Start of INFORMATION PROVIDED
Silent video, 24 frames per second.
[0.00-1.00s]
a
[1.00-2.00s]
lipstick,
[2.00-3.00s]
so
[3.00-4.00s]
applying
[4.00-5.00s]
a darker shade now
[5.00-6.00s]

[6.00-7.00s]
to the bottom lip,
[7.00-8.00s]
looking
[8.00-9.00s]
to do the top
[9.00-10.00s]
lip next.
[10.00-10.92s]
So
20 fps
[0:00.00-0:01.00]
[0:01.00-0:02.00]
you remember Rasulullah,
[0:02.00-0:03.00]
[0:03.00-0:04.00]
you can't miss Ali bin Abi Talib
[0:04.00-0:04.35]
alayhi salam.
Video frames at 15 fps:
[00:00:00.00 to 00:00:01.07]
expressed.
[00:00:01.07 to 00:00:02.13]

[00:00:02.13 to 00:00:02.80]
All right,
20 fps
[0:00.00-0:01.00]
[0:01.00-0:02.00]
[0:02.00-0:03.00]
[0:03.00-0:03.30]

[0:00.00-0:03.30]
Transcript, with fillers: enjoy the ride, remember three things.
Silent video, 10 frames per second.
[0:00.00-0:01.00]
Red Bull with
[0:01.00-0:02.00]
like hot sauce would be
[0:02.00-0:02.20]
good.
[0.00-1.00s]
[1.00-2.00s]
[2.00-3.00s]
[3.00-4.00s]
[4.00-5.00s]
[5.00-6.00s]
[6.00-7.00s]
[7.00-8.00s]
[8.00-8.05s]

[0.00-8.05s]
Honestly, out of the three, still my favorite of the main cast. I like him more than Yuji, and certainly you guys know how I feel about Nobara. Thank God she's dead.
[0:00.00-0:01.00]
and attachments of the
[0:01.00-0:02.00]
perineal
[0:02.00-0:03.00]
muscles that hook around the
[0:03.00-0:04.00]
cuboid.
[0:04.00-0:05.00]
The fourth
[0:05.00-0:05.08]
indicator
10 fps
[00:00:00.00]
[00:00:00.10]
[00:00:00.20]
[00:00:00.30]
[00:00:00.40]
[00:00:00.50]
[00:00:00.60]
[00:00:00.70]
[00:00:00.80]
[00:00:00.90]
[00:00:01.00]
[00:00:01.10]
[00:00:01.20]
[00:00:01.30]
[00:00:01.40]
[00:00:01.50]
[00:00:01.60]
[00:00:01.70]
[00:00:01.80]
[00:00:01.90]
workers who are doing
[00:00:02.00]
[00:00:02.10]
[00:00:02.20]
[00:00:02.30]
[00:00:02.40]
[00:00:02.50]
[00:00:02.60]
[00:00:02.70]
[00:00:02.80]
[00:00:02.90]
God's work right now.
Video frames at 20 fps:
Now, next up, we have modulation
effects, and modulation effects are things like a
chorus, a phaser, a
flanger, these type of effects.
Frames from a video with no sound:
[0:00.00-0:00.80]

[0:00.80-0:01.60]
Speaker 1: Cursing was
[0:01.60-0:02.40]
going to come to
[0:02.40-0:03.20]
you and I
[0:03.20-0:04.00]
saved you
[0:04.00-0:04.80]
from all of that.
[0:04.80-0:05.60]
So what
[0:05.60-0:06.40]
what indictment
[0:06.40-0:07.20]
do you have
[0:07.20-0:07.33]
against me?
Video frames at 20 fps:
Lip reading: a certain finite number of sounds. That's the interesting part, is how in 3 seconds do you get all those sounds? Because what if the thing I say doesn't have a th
End of INFORMATION PROVIDED
● ACTIVITY
All lines in the entries above that include "Silent" should be found and copied.

● FINISHED TASK
Silent video, 24 frames per second.
Silent video, 10 frames per second.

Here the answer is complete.